CSSSA - April Webinar
A Discussion on Agent-Based Modeling in the Economics and Finance
Abstract: In a long paper in the Journal of Economic Literature Axtell and Farmer review agent-based modeling (ABM) in economics and finance and highlight how it can be used to relax conventional assumptions in standard models. ABM has enriched the understanding of markets, industrial organization, labor, macro, development, and environmental economics. In finance, substantial accomplishments include understanding clustered volatility, market impact, systemic risk, and housing markets. A vision is presented for how ABMs might be used in the future to build more realistic models of the economy. Hurdles that must be overcome to achieve this are discussed. Their paper includes more than 800 references including many from adjacent fields.
Biographs
Professor Axtell is the author, with Joshua Epstein, of Growing Artificial Societies: Social Science from the Bottom Up (MIT Press). His research has appeared in Science, Nature, Proceedings of the National Academy of Sciences, as well as in leading field-specific journals such as The Journal of Economic Literature, The American Economic Review, The Economic Journal, and many others. His research has been reprised in newspapers (e.g., Wall St. Journal, Los Angeles Times, Washington Post) and science magazines (e.g., Scientific American, Technology Review, Wired). For the past decade he has been using microdata on individuals to build large-scale models of the Financial Crisis of 2008-9 (with JD Farmer, Oxford, and J Geanakoplos, Yale), the dynamics of business firms (with O Guerrero, Turing Institute), and natural resource exploitation, e.g., fisheries (with UC Santa Barbara, Oxford, and the Ocean Conservancy). The research on companies is described at length in a forthcoming book, ‘Dynamics of Firms from the Bottom Up: Data, Theories, and Models’, due out next year, which uses U.S. micro-data on firm sizes, ages, growth rates, networks, and locations to create a model at 1:1 scale with the American economy.

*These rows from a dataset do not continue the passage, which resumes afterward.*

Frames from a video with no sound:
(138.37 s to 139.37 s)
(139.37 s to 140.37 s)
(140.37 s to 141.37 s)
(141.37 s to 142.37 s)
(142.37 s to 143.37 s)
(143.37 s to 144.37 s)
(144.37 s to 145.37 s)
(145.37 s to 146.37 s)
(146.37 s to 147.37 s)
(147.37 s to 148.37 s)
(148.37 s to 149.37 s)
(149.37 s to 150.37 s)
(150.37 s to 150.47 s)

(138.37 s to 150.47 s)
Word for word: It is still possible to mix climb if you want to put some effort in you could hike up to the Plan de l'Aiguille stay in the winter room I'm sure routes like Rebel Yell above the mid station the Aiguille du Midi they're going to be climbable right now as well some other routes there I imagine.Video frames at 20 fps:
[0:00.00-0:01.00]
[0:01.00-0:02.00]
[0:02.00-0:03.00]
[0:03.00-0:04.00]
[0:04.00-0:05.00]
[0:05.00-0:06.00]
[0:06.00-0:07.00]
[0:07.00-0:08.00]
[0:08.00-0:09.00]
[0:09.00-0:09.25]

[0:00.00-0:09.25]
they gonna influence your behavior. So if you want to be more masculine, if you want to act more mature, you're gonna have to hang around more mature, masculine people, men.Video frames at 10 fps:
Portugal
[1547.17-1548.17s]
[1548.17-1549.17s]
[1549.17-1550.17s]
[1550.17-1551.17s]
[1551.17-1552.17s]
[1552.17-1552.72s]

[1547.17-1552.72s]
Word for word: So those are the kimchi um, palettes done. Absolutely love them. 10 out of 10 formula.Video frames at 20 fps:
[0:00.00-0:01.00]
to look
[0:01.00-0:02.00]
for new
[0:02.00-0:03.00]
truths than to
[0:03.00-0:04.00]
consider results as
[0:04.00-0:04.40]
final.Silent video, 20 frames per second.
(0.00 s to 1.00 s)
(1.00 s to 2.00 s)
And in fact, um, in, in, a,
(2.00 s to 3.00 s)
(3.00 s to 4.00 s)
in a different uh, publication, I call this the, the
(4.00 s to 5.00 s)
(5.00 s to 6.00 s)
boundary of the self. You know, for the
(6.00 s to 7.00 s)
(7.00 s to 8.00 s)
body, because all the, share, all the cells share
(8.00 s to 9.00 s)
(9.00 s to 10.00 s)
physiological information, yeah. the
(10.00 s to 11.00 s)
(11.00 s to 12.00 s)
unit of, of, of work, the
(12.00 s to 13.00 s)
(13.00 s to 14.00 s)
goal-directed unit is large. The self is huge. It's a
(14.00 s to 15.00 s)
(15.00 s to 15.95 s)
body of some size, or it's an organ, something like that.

Prof. Doyne Farmer is an American complex systems scientist and entrepreneur with interests in chaos theory, complexity and econophysics. He has published papers in Science and Nature as well as leading economics journals like the Journal of Economic Behavior & Organization. He is Baillie Gifford Professor of Complex Systems Science at the Smith School of Enterprise and the Environment, Oxford University, where he is also director of the Complexity Economics programme at the Institute for New Economic Thinking at the Oxford Martin School. Additionally, he is an external professor at the Santa Fe Institute. His current research is on complexity economics, focusing on systemic risk in financial markets and technological progress. He has recently published a book entitled ‘Making Sense of Chaos: A Better Economics for a Better World.’